[AstroPy] pyfits: checksum/datasum not both required in fits files

Erik Bray embray at stsci.edu
Thu Sep 5 17:12:39 EDT 2013


On 09/04/2013 06:00 PM, John K. Parejko wrote:
> Hello,
>
> It looks like the fits checksum proposal does not require both DATASUM and CHECKSUM in the header (2nd paragraph of the PDF):
>
> http://fits.gsfc.nasa.gov/registry/checksum.html
>
> verify_checksun in pyfits 3.1.2 does not calculate a matching checksum if "CHECKSUM" is present, but "DATASUM" is not, because it assumes datasum is 0. If I pre-compute datasum and pass that to hdu._calculate_checksum(), I do get the matching checksum.
>
> This problem came up because we have some data written with nom.tam.fits v1.06.0, which only writes CHECKSUM, not DATASUM. We've hacked around it when reading the data with pyfits, but it'd be nice to not need that hack.

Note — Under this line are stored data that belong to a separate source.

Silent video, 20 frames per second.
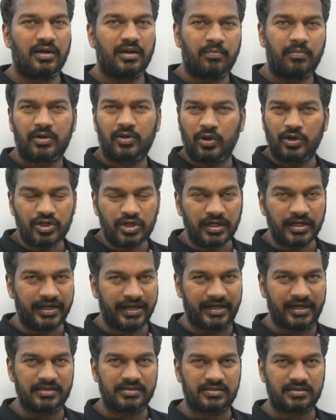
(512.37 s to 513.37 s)
But question
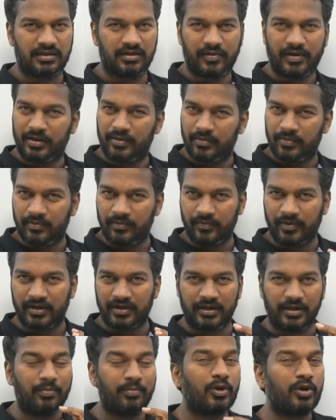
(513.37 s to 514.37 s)
here is when
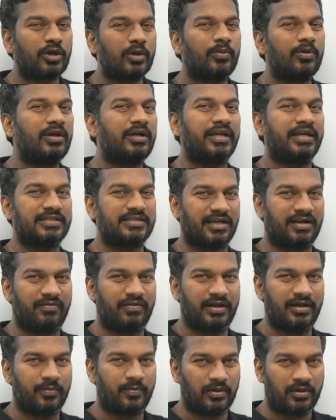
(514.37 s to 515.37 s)
immutability is
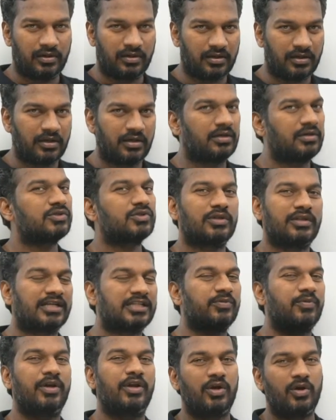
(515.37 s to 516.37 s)
available, so
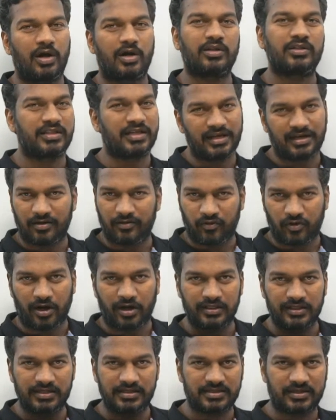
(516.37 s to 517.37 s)
that's where you got to think of
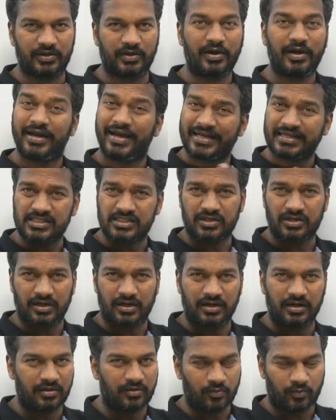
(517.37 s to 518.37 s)
all this
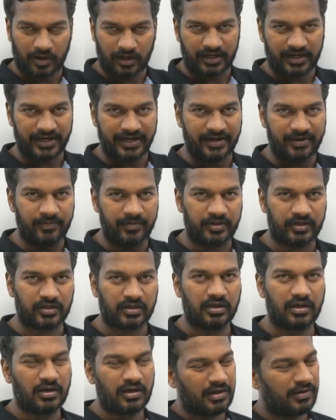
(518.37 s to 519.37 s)
external work and everything.
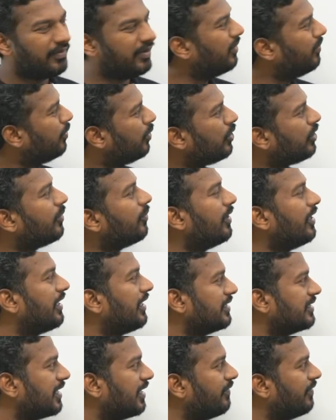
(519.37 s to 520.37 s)
When
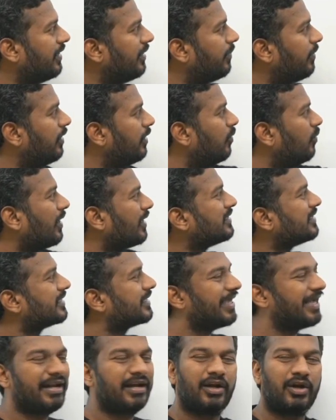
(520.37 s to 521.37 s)
immutability is available, one
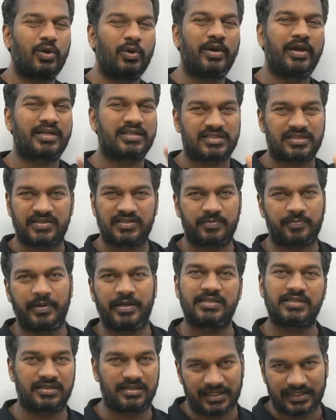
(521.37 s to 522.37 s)
scan, no extra
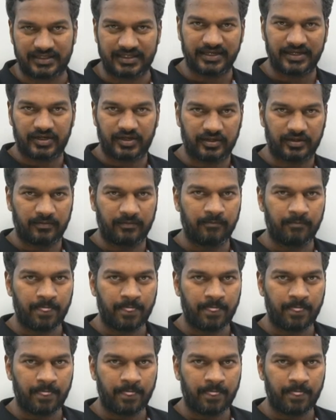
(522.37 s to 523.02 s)
space, nothing here.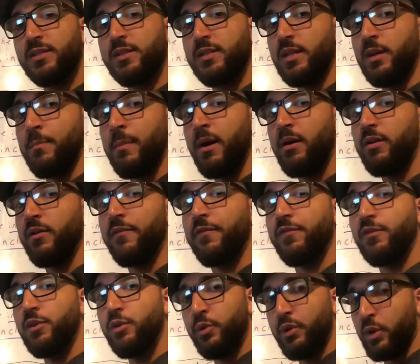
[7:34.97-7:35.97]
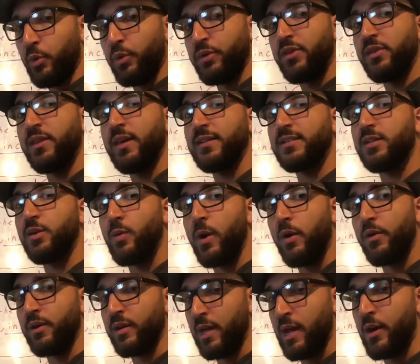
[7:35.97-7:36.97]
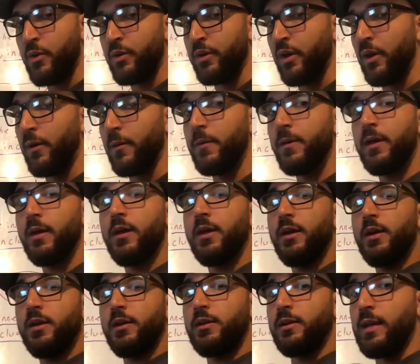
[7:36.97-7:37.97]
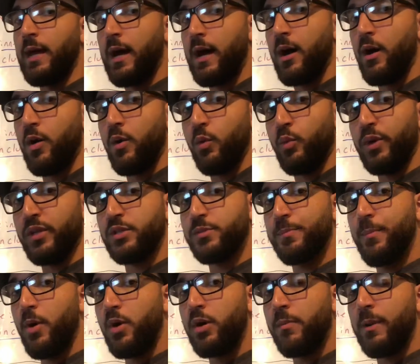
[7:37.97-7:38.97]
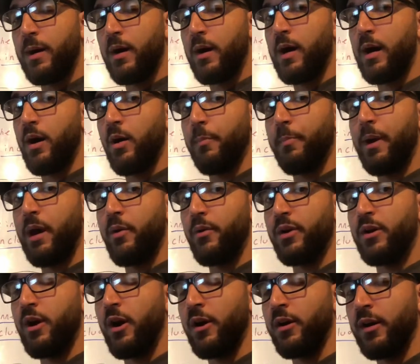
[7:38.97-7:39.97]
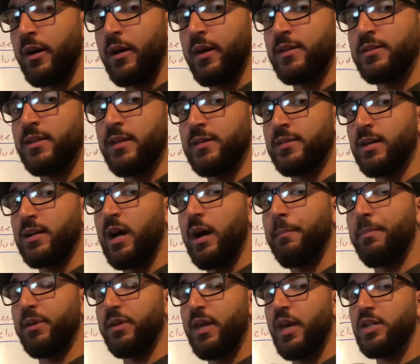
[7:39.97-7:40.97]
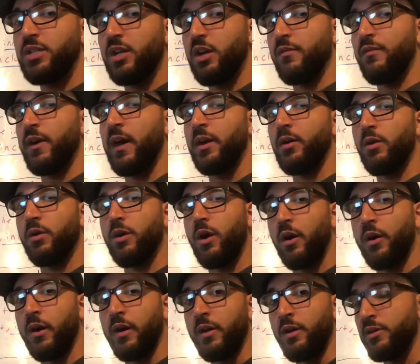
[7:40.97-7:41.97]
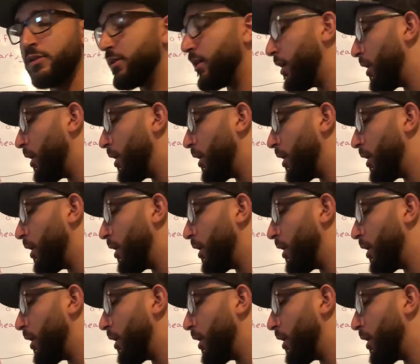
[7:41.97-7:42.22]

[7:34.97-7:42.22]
the amount of fluid within that surrounding area. Now, we spoke about how pericarditis is a complication of endocarditis.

Unfortunately, the correct behavior seems unspecified in the proposal, in the case where CHECKSUM is present but DATASUM is not.
>
> Should pyfits relax this requirement, and attempt to pre-compute the data checksum before calling _calculate_checksum(), instead of assuming 0?

I agree, this is a bug.  Looking over the code, it seems PyFITS is trying to be 
"clever" by using the already calculated DATASUM and just adding to it the 
checksum of the header to produce the full CHECKSUM value.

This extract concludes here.